(Records provided)

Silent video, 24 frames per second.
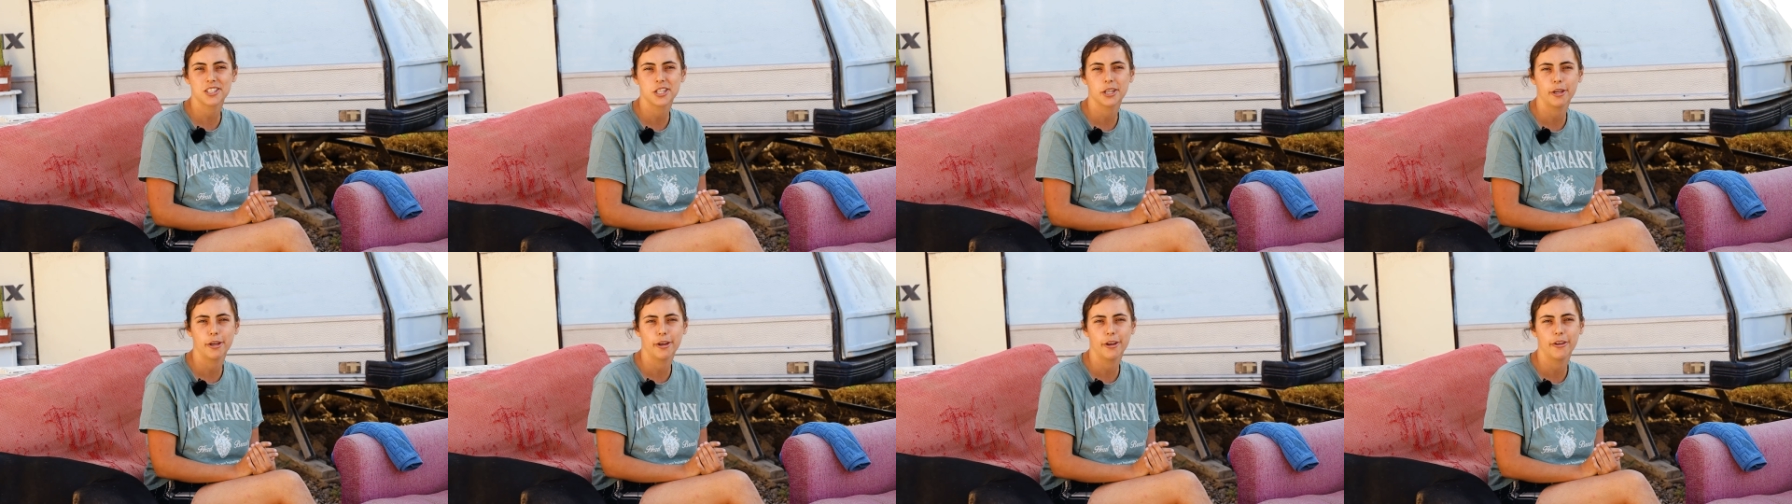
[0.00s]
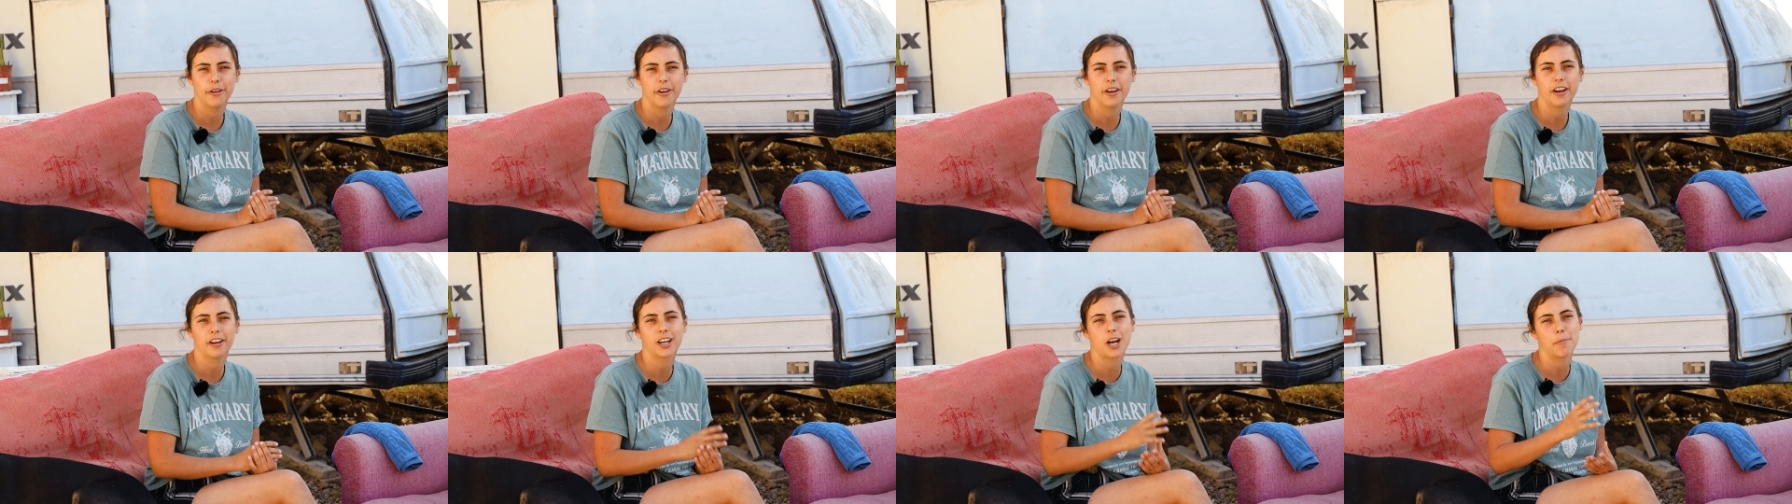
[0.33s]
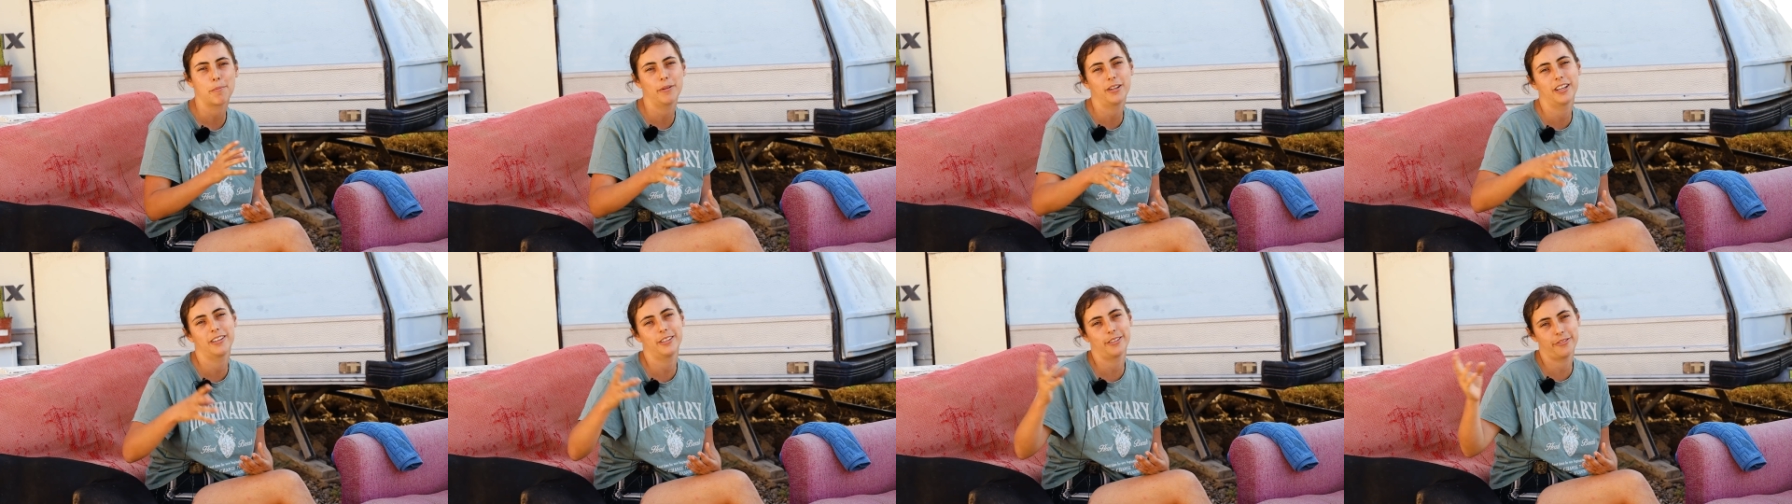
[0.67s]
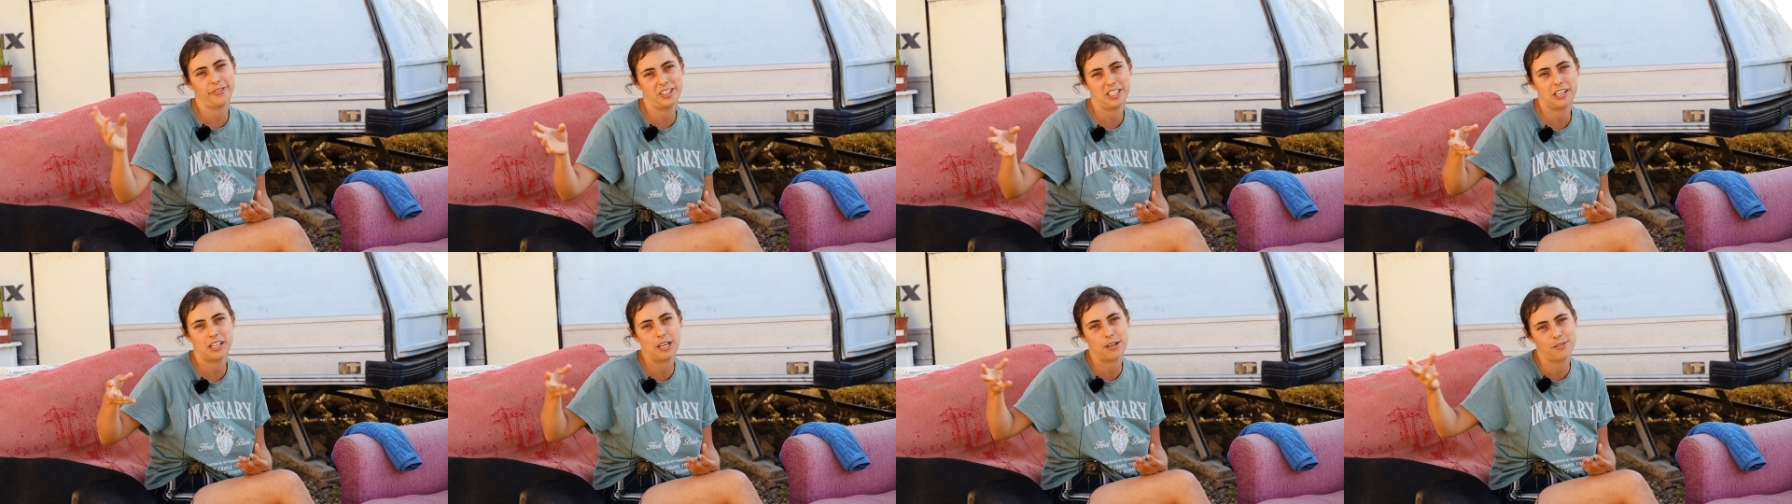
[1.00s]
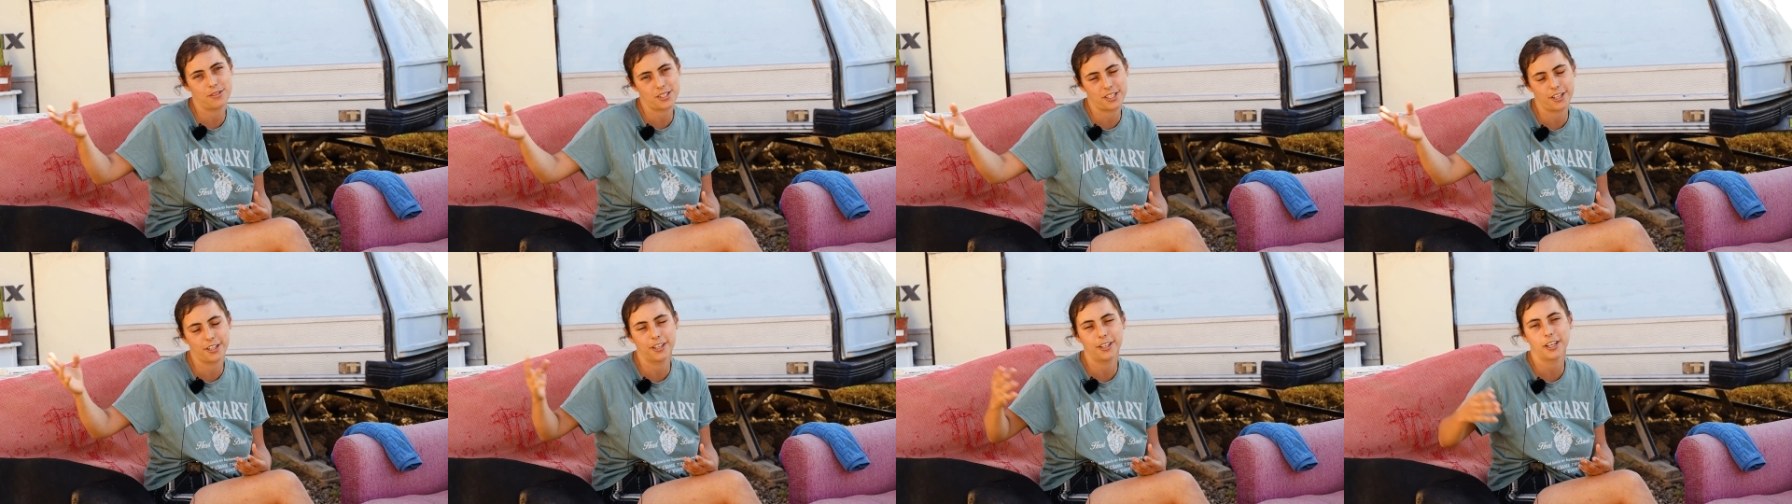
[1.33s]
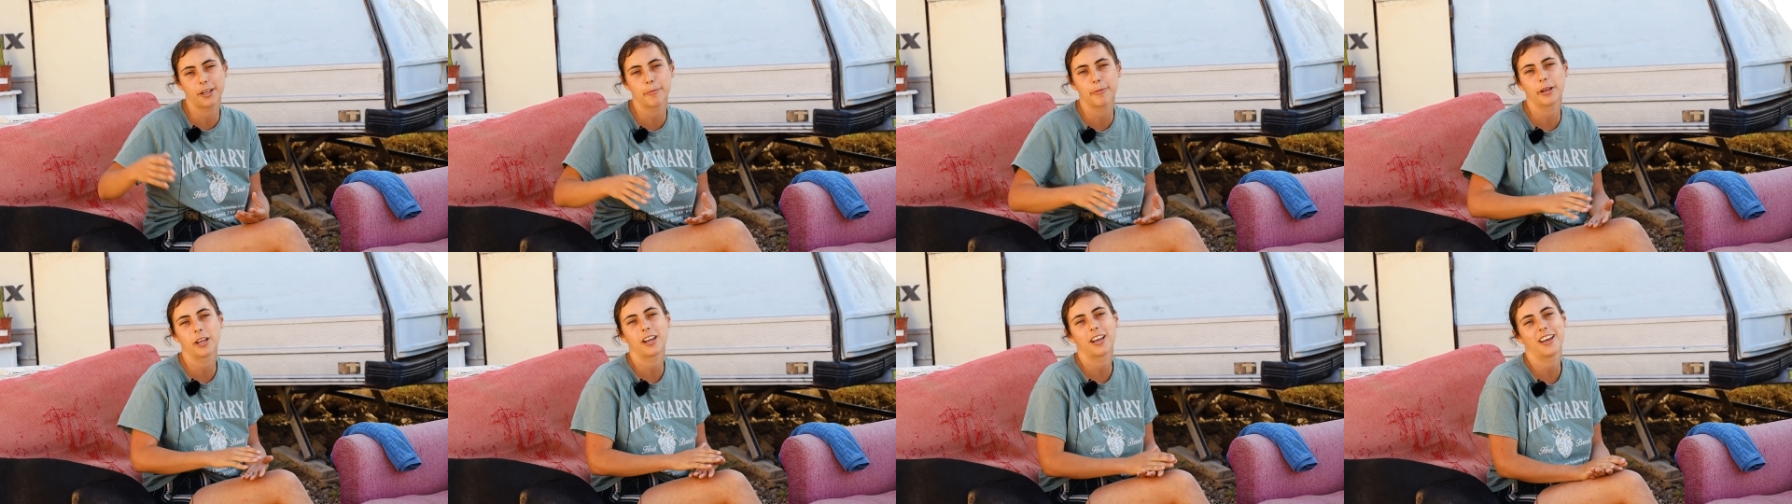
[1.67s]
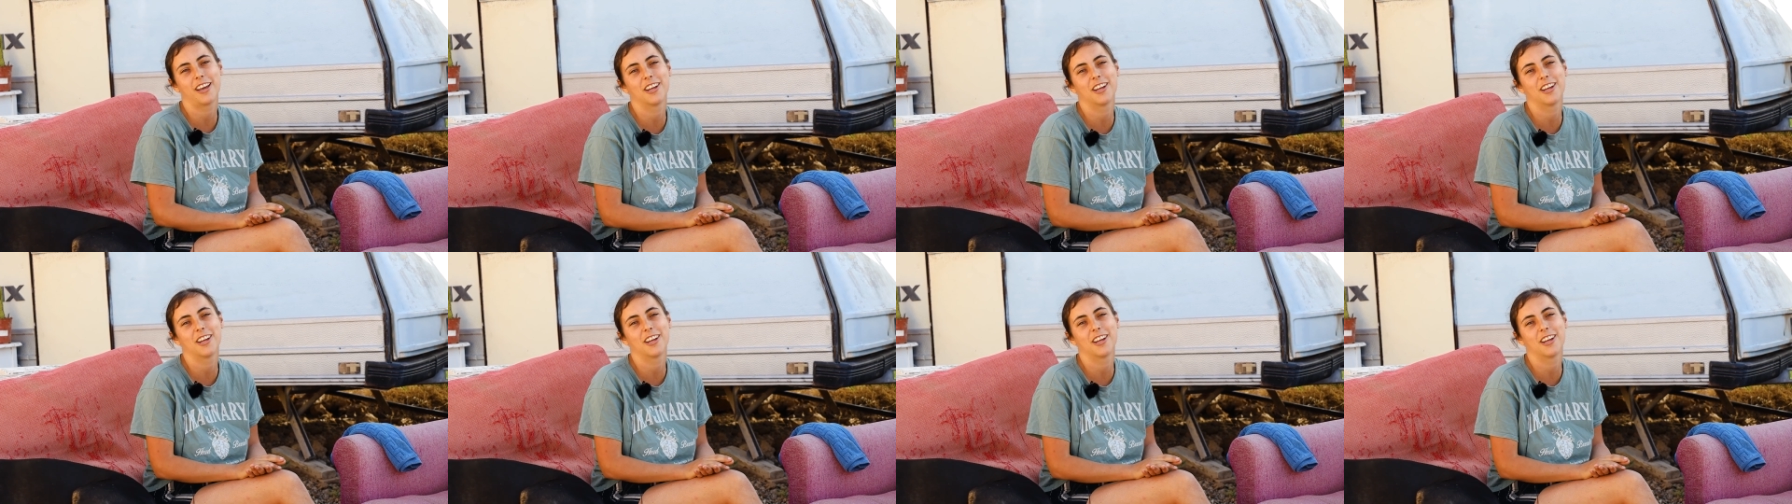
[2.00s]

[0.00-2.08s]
to a couple other videos that are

(End Records provided)

** Goal of the exercise **
Each record should be printed again precisely, though not its pictures.

** Output below **
Silent video, 24 frames per second.
[0.00s]
[0.33s]
[0.67s]
[1.00s]
[1.33s]
[1.67s]
[2.00s]

[0.00-2.08s]
to a couple other videos that are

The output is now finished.